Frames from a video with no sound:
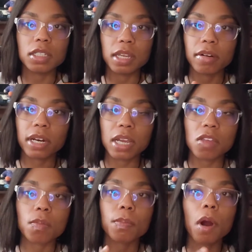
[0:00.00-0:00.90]
there
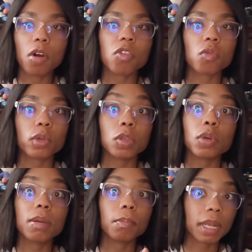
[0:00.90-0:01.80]
is parts where you
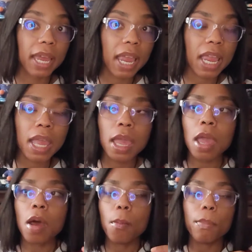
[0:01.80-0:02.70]
can play,
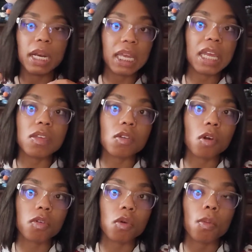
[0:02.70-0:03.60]
but it is
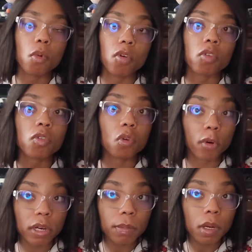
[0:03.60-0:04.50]
also more
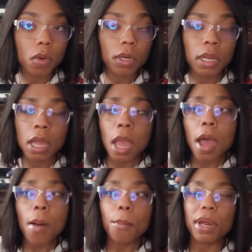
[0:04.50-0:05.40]
story mode.
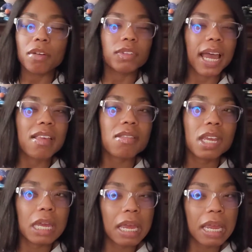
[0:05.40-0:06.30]
But if that's the
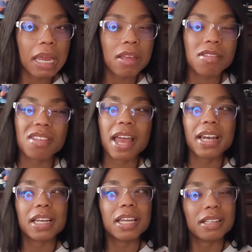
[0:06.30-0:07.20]
case, that
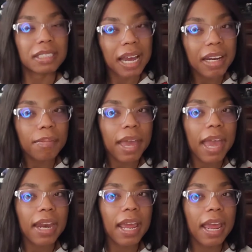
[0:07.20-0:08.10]
is kind of bad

◆ What is needed
Your answer must be the lines from the one holding "[0:00.90-0:01.80]" through the final line of the records above, exactly as written and without any pictures.

◆ Reply
[0:00.90-0:01.80]
is parts where you
[0:01.80-0:02.70]
can play,
[0:02.70-0:03.60]
but it is
[0:03.60-0:04.50]
also more
[0:04.50-0:05.40]
story mode.
[0:05.40-0:06.30]
But if that's the
[0:06.30-0:07.20]
case, that
[0:07.20-0:08.10]
is kind of bad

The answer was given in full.